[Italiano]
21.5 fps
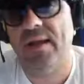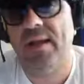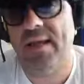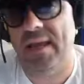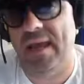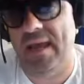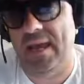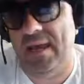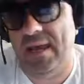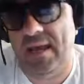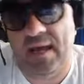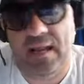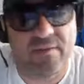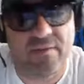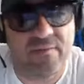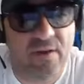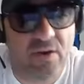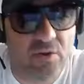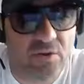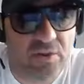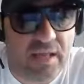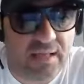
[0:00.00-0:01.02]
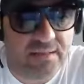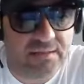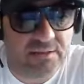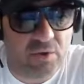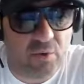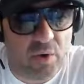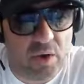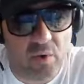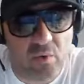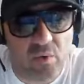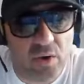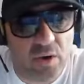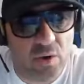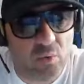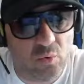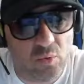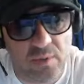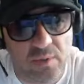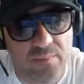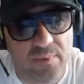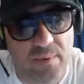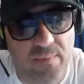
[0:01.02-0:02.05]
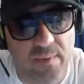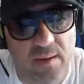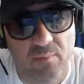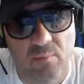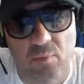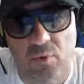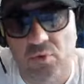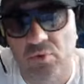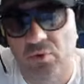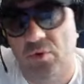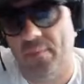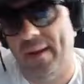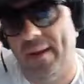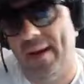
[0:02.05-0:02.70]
che a livello tattico è ancora uno dei primi al mondo,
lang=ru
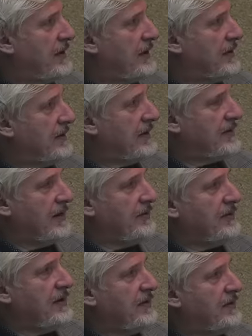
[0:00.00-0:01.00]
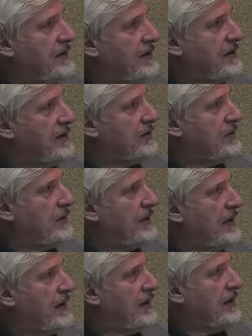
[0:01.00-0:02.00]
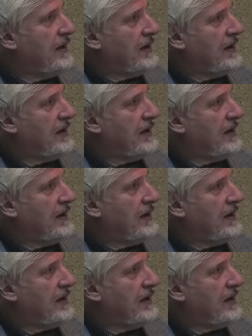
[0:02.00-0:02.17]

лет. На самом деле вся эта история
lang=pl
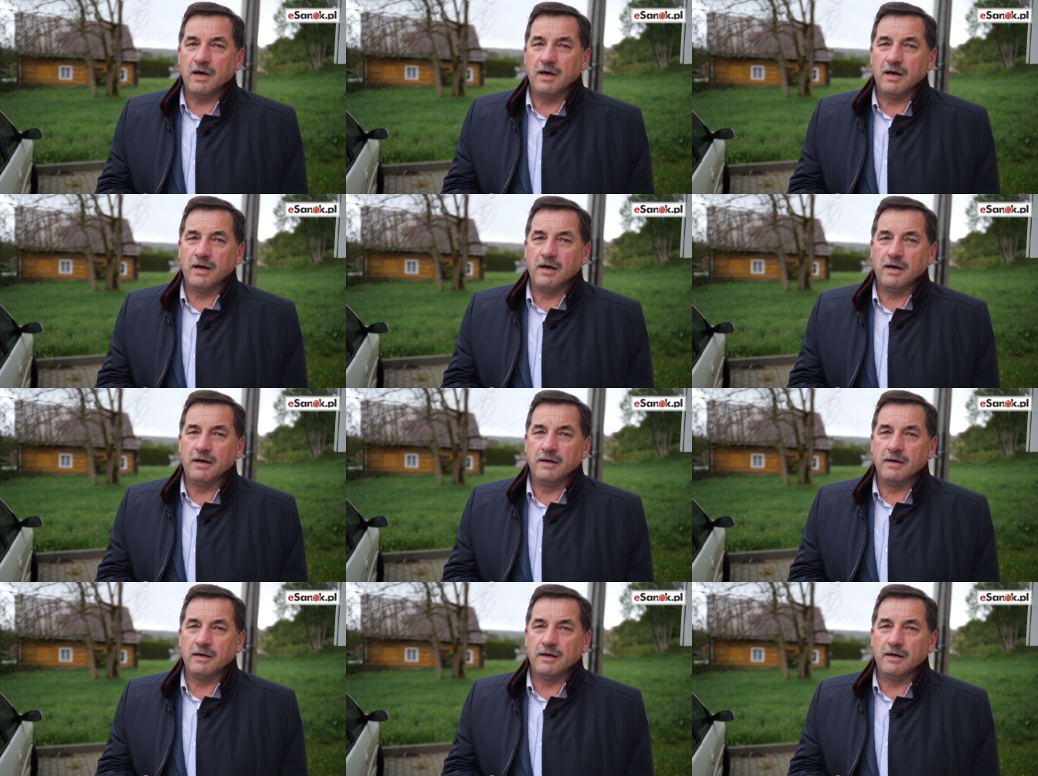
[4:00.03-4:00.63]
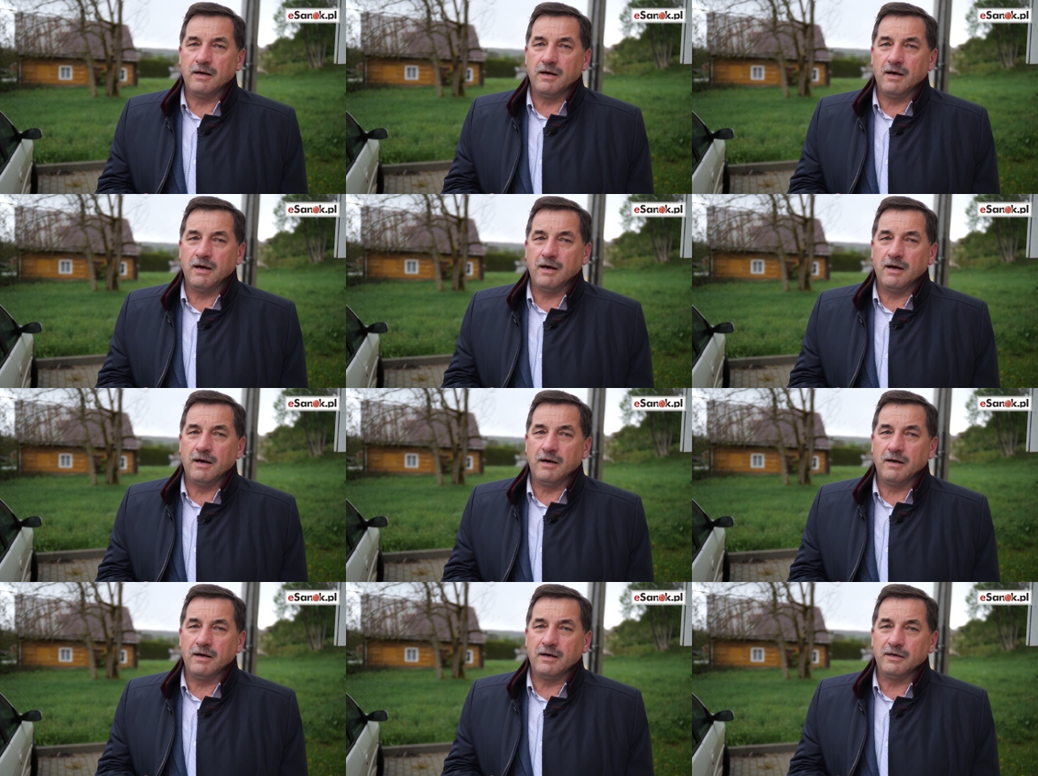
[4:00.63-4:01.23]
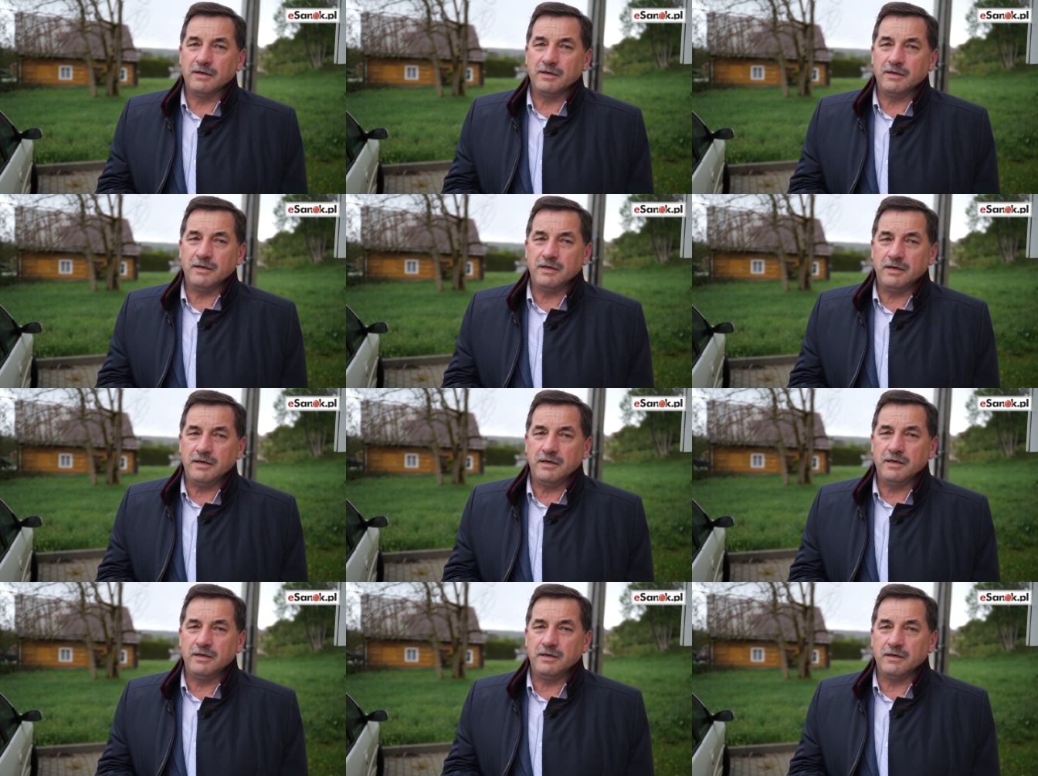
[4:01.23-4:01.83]
E,
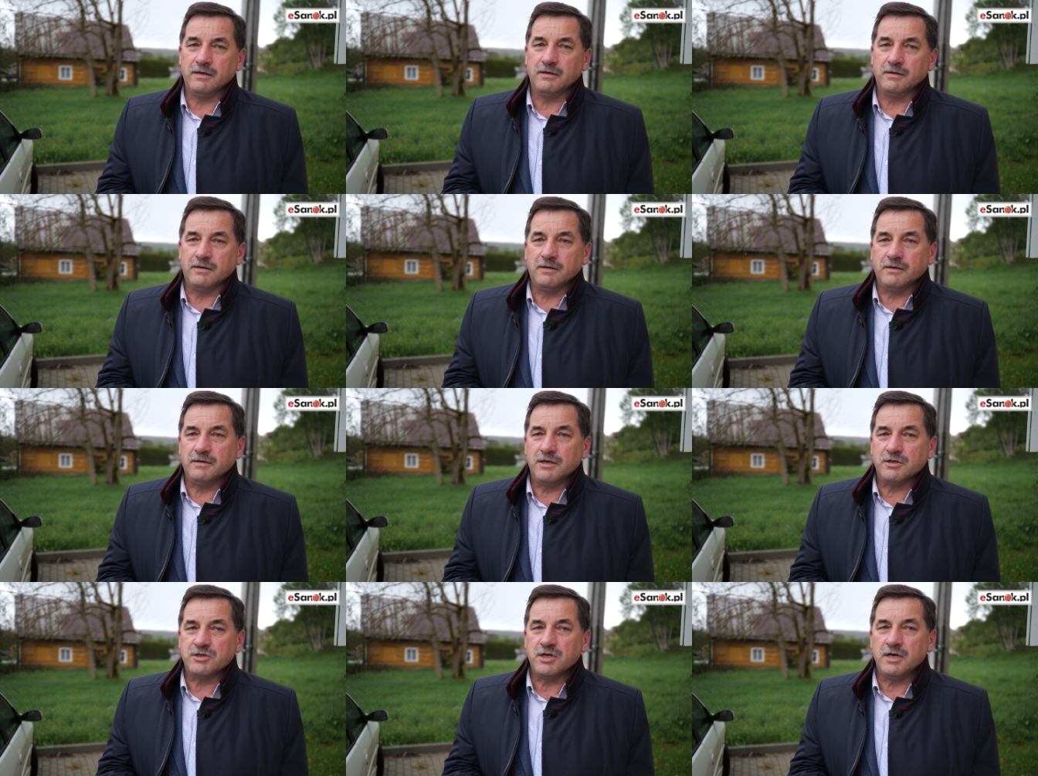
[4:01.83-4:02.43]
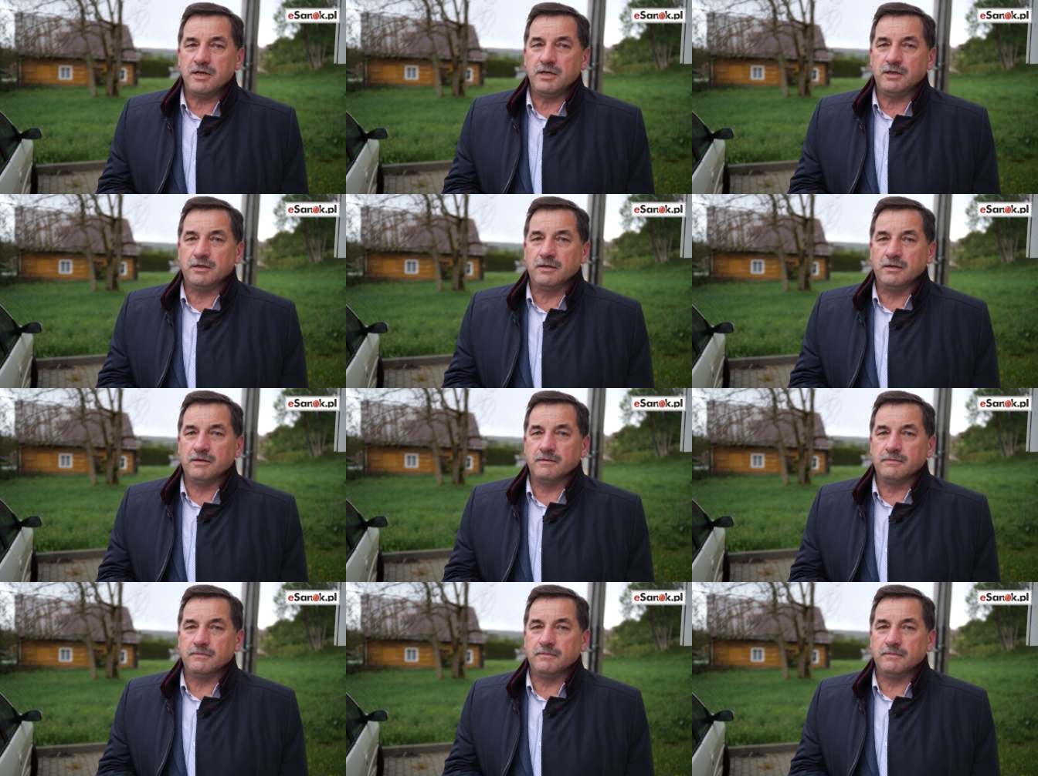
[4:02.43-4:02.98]
I jeżeli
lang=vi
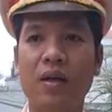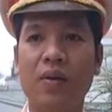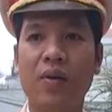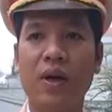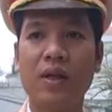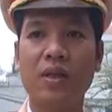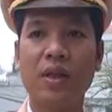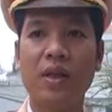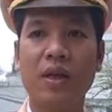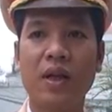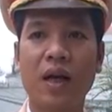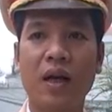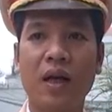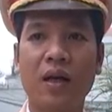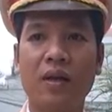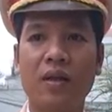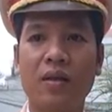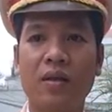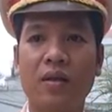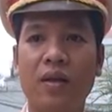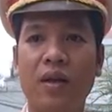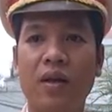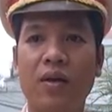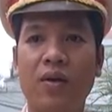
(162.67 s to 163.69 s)
cơ quan chức năng
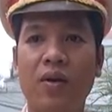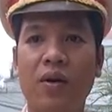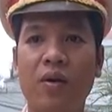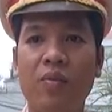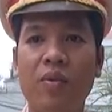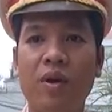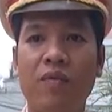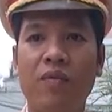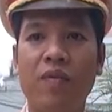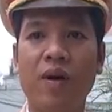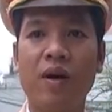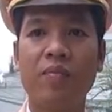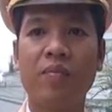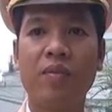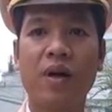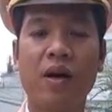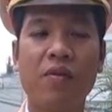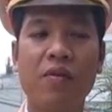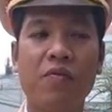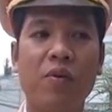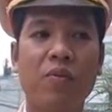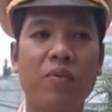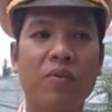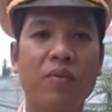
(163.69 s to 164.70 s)
để có biện pháp
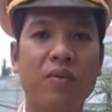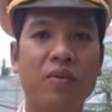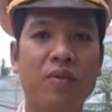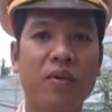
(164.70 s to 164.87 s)
khắc phục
◇ ◇ ◇ ◇ ◇
• **WORK INSTRUCTION**: Transcribe the listing exactly, skipping pictures.

• **TASK OUTPUT**:
[Italiano]
21.5 fps
[0:00.00-0:01.02]
[0:01.02-0:02.05]
[0:02.05-0:02.70]
che a livello tattico è ancora uno dei primi al mondo,
lang=ru
[0:00.00-0:01.00]
[0:01.00-0:02.00]
[0:02.00-0:02.17]

лет. На самом деле вся эта история
lang=pl
[4:00.03-4:00.63]
[4:00.63-4:01.23]
[4:01.23-4:01.83]
E,
[4:01.83-4:02.43]
[4:02.43-4:02.98]
I jeżeli
lang=vi
(162.67 s to 163.69 s)
cơ quan chức năng
(163.69 s to 164.70 s)
để có biện pháp
(164.70 s to 164.87 s)
khắc phục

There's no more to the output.